What the task asks →
All records below should be repeated exactly, with the pictures left out.

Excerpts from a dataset
_ _ _ _ _

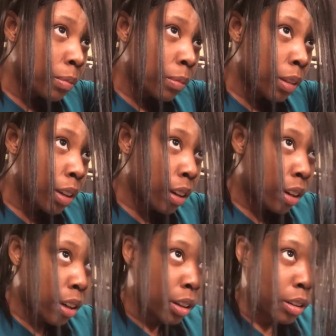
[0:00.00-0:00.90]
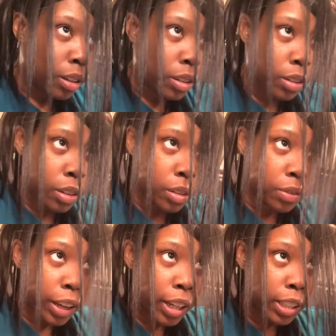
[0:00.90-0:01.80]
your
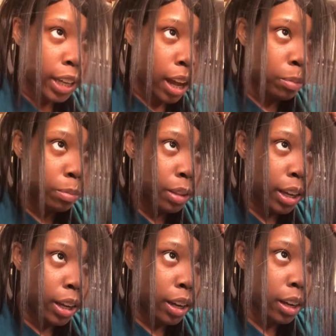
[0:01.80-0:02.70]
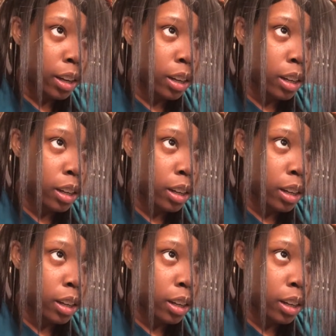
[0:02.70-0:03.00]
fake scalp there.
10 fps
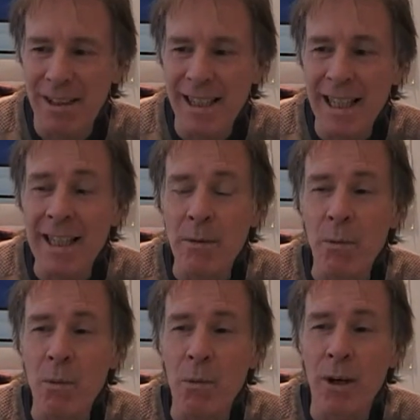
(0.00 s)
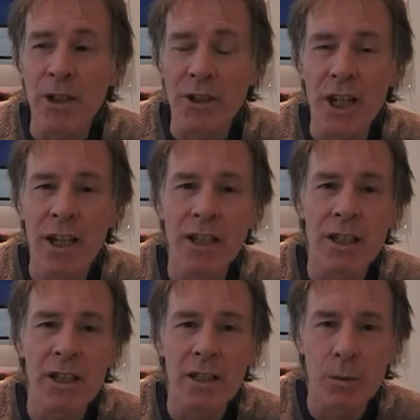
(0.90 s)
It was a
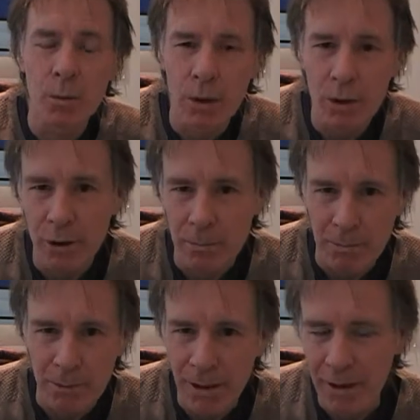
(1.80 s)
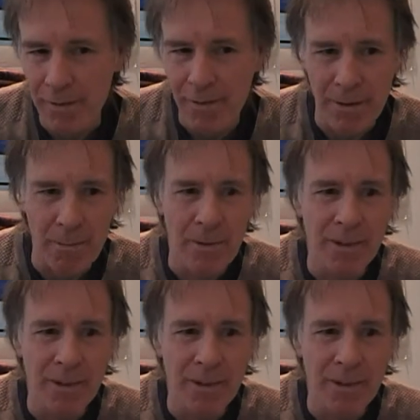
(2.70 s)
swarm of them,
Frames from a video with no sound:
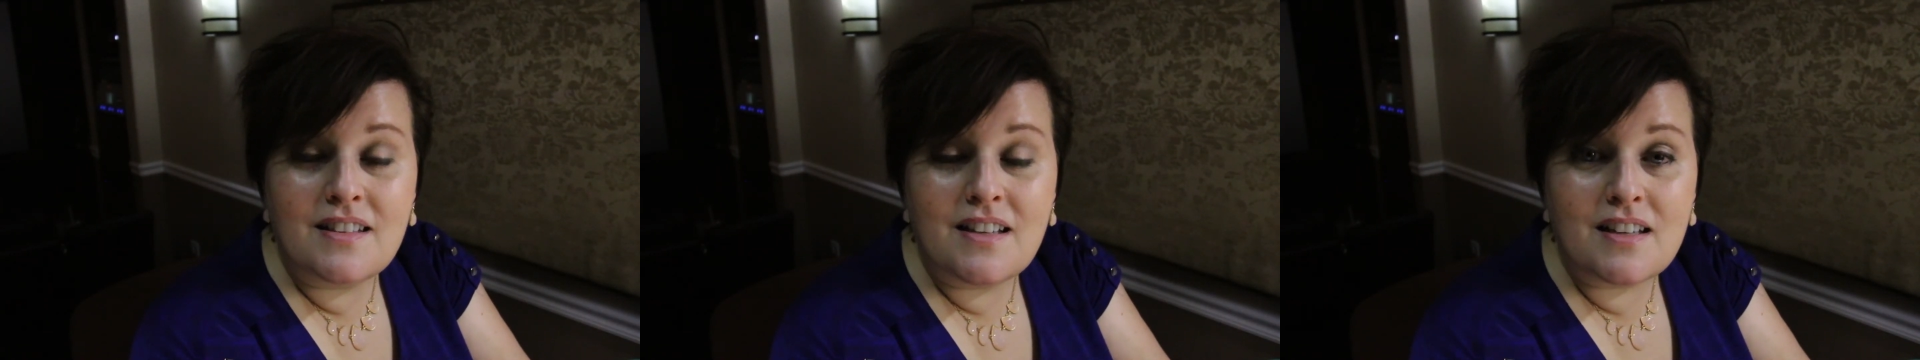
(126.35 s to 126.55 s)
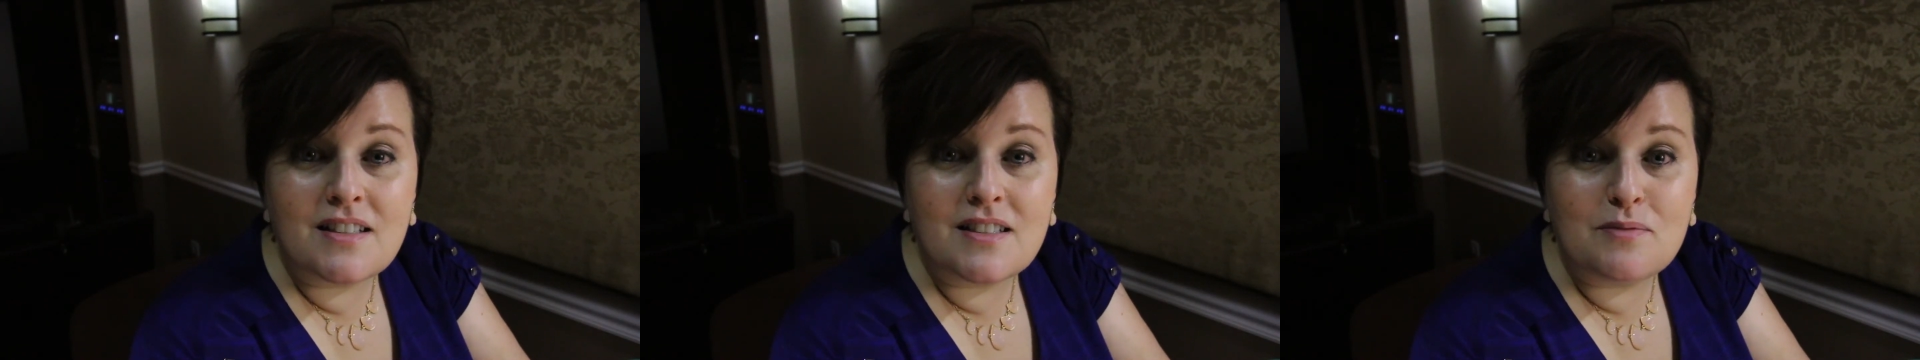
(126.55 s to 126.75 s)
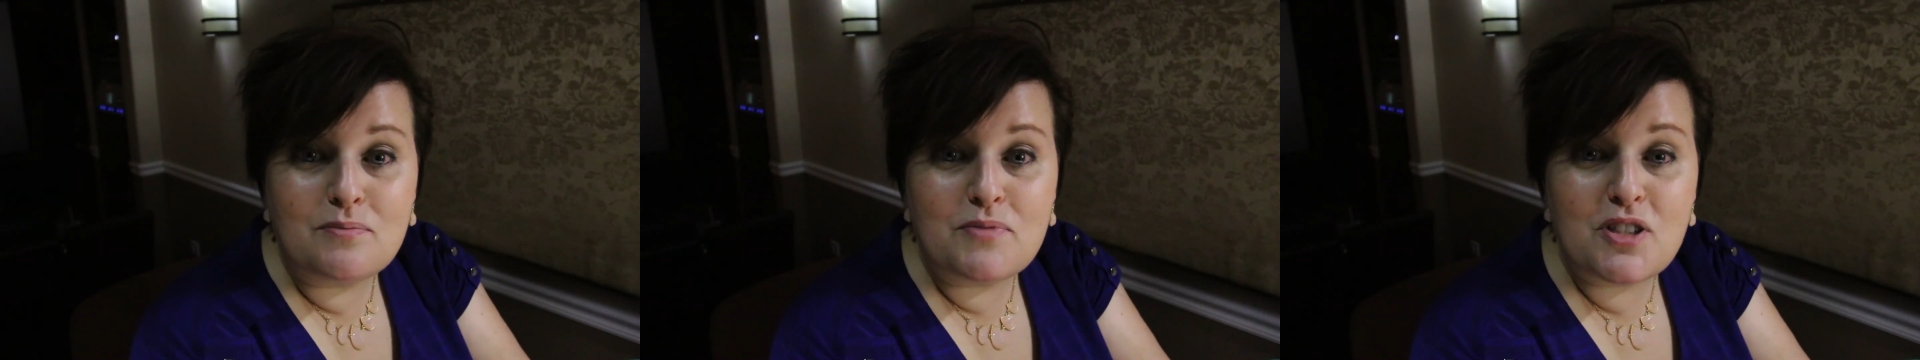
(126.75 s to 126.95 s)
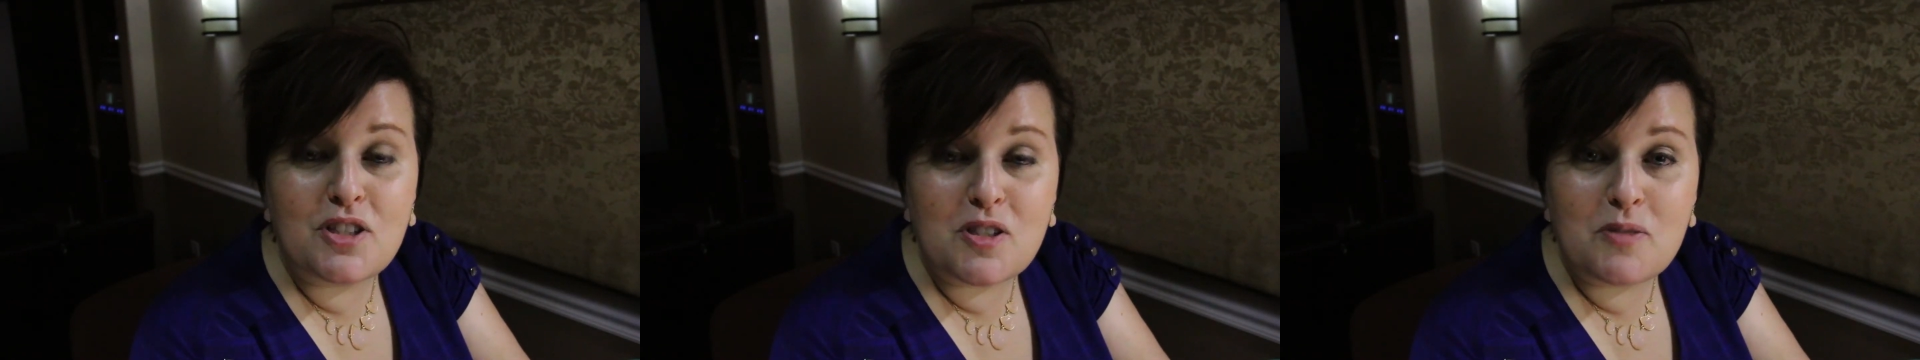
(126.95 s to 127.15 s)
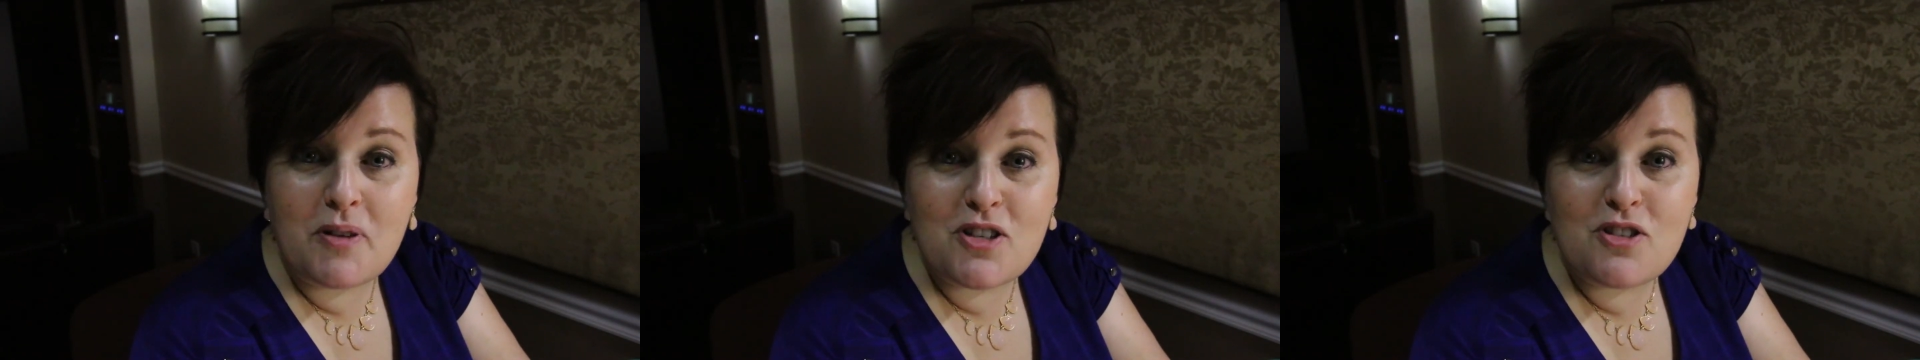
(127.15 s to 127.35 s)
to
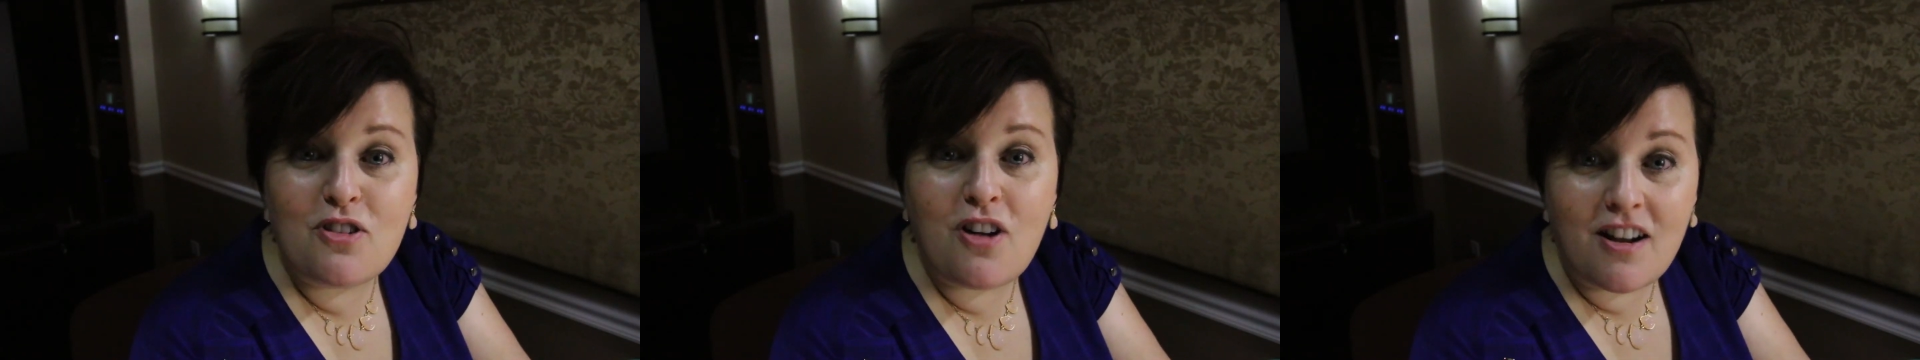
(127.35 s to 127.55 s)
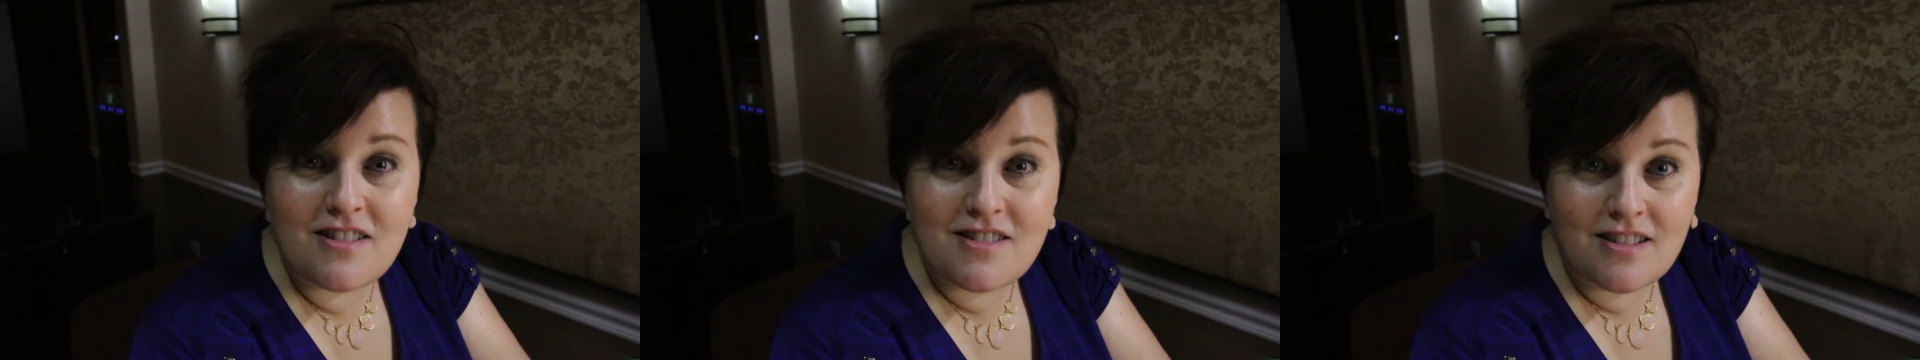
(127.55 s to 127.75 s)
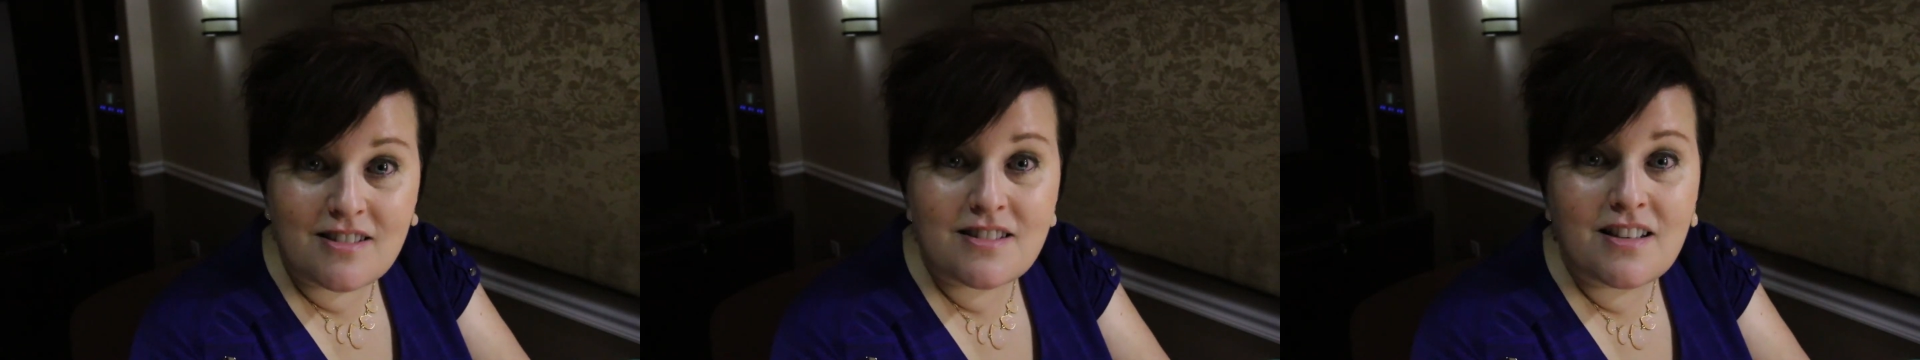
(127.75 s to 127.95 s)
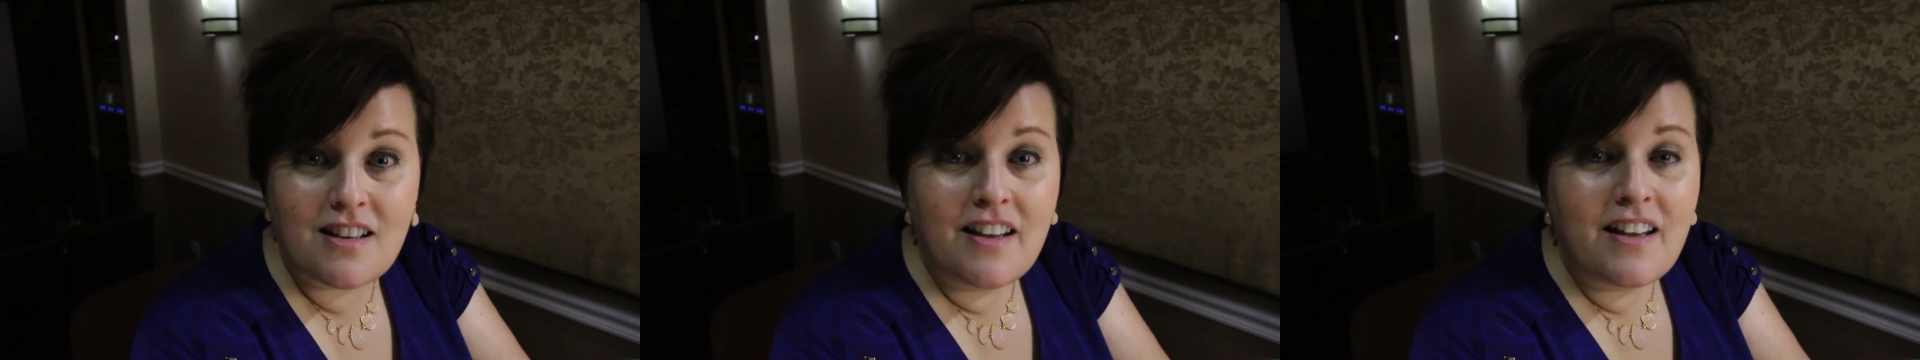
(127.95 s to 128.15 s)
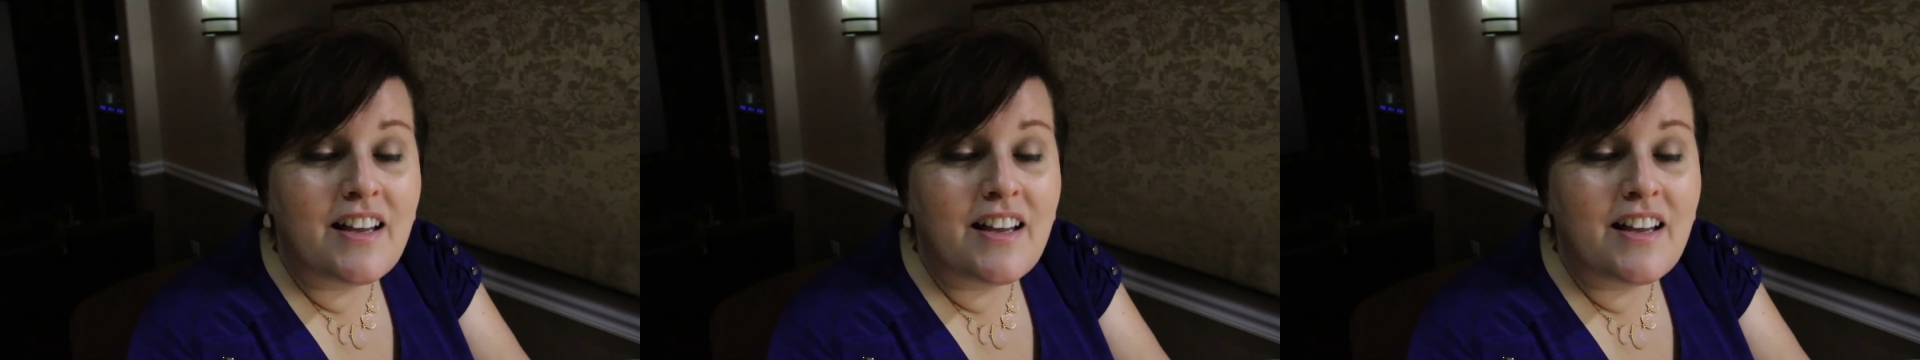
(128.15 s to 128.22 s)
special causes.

_ _ _ _ _

Reply →
[0:00.00-0:00.90]
[0:00.90-0:01.80]
your
[0:01.80-0:02.70]
[0:02.70-0:03.00]
fake scalp there.
10 fps
(0.00 s)
(0.90 s)
It was a
(1.80 s)
(2.70 s)
swarm of them,
Frames from a video with no sound:
(126.35 s to 126.55 s)
(126.55 s to 126.75 s)
(126.75 s to 126.95 s)
(126.95 s to 127.15 s)
(127.15 s to 127.35 s)
to
(127.35 s to 127.55 s)
(127.55 s to 127.75 s)
(127.75 s to 127.95 s)
(127.95 s to 128.15 s)
(128.15 s to 128.22 s)
special causes.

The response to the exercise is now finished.